Over the past two years, scientists have made a surprising discovery about our DNA. Like a book with torn pages, duplicate chapters, or upside-down paragraphs, everyone's genome is riddled with large mistakes. These "copy number variations" can include deletions, duplications, and rearrangements of stretches of DNA ranging in size from one thousand to one million base pairs. New tools to screen for such mistakes, described this month in Nature Genetics, should generate a more complete picture of the genetic root of common diseases.

"There has been a shock at the prevalence of this kind of variation and a desire to characterize it more fully and to integrate it into genome-wide studies of disease," says Matthew Hurles, a geneticist at the Wellcome Trust Sanger Institute, in Cambridge, U.K., who was not involved in either study. "Now we have the tools that will enable those discoveries."

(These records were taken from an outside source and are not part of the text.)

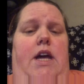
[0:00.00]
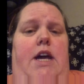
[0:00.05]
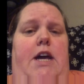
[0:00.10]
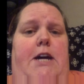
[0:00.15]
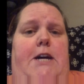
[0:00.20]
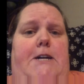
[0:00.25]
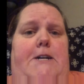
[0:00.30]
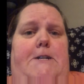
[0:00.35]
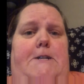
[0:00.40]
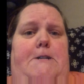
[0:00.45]

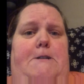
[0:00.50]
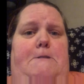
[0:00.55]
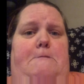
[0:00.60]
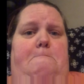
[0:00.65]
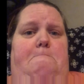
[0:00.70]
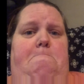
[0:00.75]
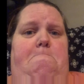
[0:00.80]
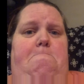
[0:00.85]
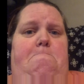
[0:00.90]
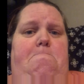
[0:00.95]

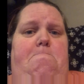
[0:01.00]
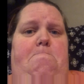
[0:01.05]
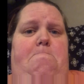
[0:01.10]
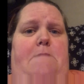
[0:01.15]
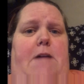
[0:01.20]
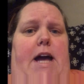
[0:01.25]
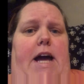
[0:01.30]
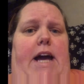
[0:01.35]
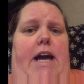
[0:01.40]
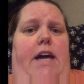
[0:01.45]

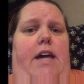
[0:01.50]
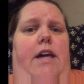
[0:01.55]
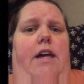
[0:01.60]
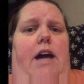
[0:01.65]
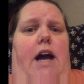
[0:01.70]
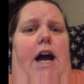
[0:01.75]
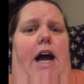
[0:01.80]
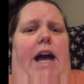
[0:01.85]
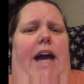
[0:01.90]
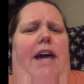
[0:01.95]
I
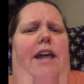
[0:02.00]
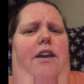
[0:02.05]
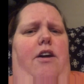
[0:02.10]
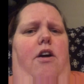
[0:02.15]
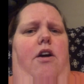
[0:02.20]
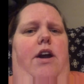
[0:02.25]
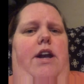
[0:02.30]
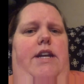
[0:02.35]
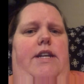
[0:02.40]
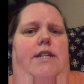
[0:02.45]
had
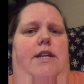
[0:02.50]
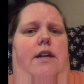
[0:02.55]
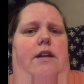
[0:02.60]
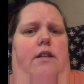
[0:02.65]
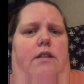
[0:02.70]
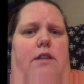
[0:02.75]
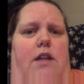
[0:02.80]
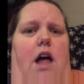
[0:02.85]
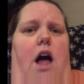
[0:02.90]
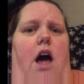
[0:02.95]
already done a
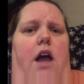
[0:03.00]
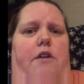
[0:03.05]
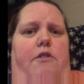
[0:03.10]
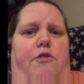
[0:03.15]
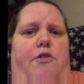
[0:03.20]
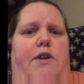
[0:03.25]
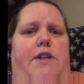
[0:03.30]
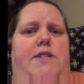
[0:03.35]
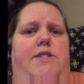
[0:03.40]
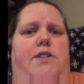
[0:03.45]
lot of
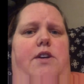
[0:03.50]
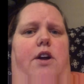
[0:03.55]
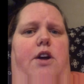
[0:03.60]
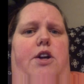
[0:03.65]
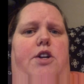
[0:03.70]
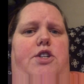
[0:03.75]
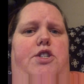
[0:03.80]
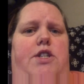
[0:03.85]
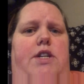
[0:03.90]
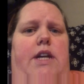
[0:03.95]

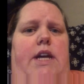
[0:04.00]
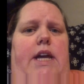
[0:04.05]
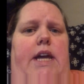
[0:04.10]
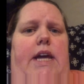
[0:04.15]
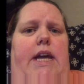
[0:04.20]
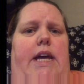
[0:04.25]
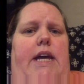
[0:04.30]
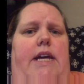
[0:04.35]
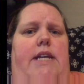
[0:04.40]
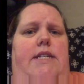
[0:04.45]
research,
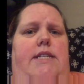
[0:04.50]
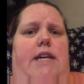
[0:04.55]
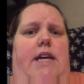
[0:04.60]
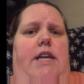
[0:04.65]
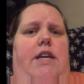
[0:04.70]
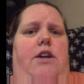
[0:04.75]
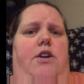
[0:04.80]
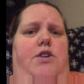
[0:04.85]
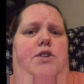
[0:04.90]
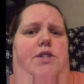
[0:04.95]
and
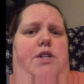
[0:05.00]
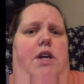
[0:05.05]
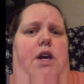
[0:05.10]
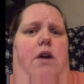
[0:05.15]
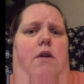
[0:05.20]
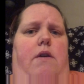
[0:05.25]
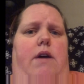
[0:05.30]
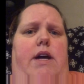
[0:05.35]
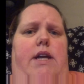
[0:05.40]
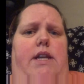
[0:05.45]
10 years
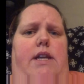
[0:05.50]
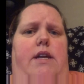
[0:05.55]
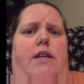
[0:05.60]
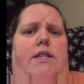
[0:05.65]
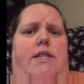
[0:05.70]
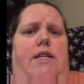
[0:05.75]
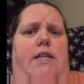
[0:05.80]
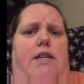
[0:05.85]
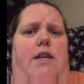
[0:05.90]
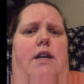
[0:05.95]
ago, I had
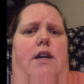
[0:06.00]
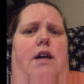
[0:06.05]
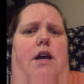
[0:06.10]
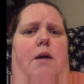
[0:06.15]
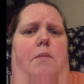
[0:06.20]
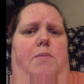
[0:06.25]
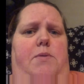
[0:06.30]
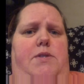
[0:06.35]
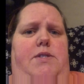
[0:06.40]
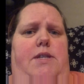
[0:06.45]
attended a
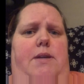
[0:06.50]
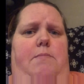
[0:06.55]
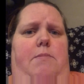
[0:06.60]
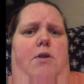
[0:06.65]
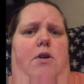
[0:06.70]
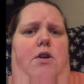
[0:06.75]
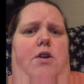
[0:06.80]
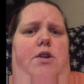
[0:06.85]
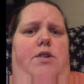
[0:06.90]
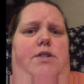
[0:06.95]
couple
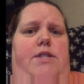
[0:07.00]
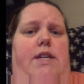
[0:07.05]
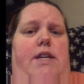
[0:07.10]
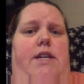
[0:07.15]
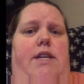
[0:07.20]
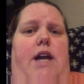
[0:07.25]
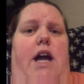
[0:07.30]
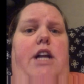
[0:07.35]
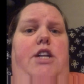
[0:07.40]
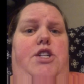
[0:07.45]
seminars,
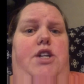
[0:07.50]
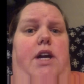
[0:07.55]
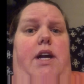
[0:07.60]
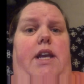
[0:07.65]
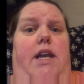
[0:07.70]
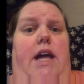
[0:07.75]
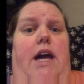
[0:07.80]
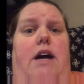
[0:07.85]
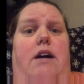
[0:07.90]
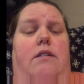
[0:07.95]
and I
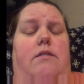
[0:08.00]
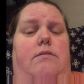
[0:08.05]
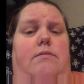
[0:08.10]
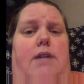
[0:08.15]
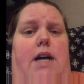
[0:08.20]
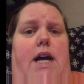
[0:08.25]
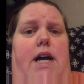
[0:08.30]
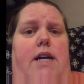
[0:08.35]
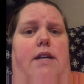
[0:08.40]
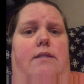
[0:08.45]
chickened out.
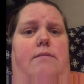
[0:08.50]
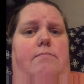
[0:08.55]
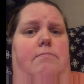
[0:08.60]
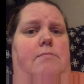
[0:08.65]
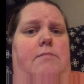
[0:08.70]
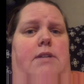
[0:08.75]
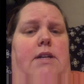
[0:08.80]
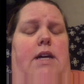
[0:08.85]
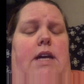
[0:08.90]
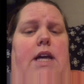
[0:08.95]
I
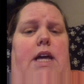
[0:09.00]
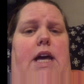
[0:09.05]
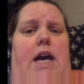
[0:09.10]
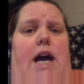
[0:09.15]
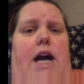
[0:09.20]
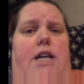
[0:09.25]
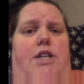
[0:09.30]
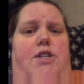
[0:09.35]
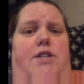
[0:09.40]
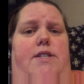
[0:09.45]

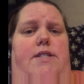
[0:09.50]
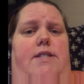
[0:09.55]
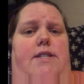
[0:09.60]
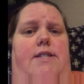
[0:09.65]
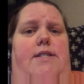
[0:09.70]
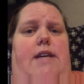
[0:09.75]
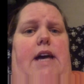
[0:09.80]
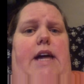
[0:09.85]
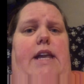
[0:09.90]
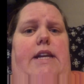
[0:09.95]
just
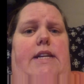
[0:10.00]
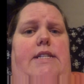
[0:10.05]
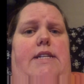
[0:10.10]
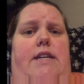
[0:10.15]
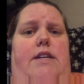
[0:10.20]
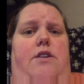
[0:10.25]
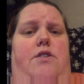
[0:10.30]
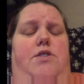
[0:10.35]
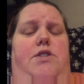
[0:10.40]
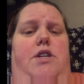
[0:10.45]
decided
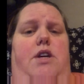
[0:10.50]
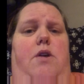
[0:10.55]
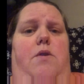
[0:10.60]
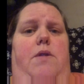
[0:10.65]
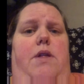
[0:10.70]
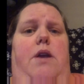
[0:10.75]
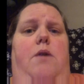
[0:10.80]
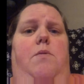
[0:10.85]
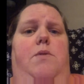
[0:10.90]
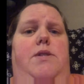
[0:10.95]
10 years ago
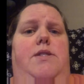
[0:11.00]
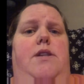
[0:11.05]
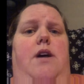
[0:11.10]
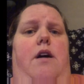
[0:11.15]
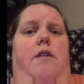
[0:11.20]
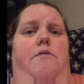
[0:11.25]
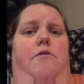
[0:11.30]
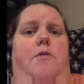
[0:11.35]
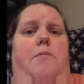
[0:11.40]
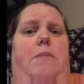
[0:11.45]
that it was
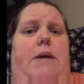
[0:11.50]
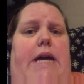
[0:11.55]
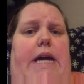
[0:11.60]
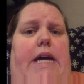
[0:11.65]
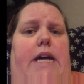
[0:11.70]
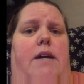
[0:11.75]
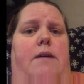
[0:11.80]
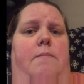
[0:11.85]
not for me.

Over the past few years, advances in gene microarray technologies, which can quickly survey large volumes of DNA, have allowed scientists to screen more human genomes than ever before, resulting in a flood of information linking specific genes to disease. Most of these studies begin by looking for single-letter changes in the DNA code, called single-nucleotide polymorphisms, or SNPs (pronounced "snips"). SNPs found more often in people with a particular disease point researchers to genetic variations that might play a role in that disease. Scientists have so far identified 200 disease-linked genes using this approach, but even large studies of thousands of patients have uncovered genetic variations that account for only a small proportion of complex diseases. In type 2 diabetes, for example, the 18 disease-linked genes that have been identified explain perhaps 5 percent of the disease's heritability.

Scientists have now adapted these microarrays to identify both small SNP changes and copy number variations, which they hope will help them identify a larger fraction of disease-causing genes. In one of the papers in Nature Genetics, David Altshuler, a physician and scientist at the Broad Institute, in Cambridge, MA, and his collaborators described the design of such a chip, in collaboration with genomics instrument maker Affymetrix, which they then used to map this kind of variation.

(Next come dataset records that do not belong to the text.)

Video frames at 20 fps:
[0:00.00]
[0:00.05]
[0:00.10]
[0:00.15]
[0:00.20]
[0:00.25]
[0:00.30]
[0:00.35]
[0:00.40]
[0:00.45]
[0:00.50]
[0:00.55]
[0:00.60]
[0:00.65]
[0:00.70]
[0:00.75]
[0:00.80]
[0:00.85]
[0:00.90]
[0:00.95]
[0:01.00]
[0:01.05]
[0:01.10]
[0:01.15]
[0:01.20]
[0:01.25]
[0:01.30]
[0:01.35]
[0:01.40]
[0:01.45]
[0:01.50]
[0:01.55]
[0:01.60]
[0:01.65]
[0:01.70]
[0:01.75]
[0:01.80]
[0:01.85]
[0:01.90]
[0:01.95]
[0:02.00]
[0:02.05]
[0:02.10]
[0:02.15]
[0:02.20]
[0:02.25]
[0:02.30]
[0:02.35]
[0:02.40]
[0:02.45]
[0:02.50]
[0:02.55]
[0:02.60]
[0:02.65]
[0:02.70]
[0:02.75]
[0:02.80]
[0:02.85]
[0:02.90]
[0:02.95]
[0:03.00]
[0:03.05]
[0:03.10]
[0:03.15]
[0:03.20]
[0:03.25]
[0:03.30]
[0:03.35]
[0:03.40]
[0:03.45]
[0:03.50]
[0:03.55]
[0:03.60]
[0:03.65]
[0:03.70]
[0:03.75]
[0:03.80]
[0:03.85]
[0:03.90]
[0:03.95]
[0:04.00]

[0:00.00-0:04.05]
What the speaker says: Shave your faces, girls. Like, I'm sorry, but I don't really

Altshuler's team assayed the DNA of 270 people whose genomes were already being studied as part of the HapMap project, which is cataloguing common genetic variants. They found that most copy number variations are inherited, as SNPs are, rather than arising anew in individuals. That news is likely to be a relief to geneticists, because it means that they can survey many structural changes by employing the same high-throughput approach used to catalogue SNPs.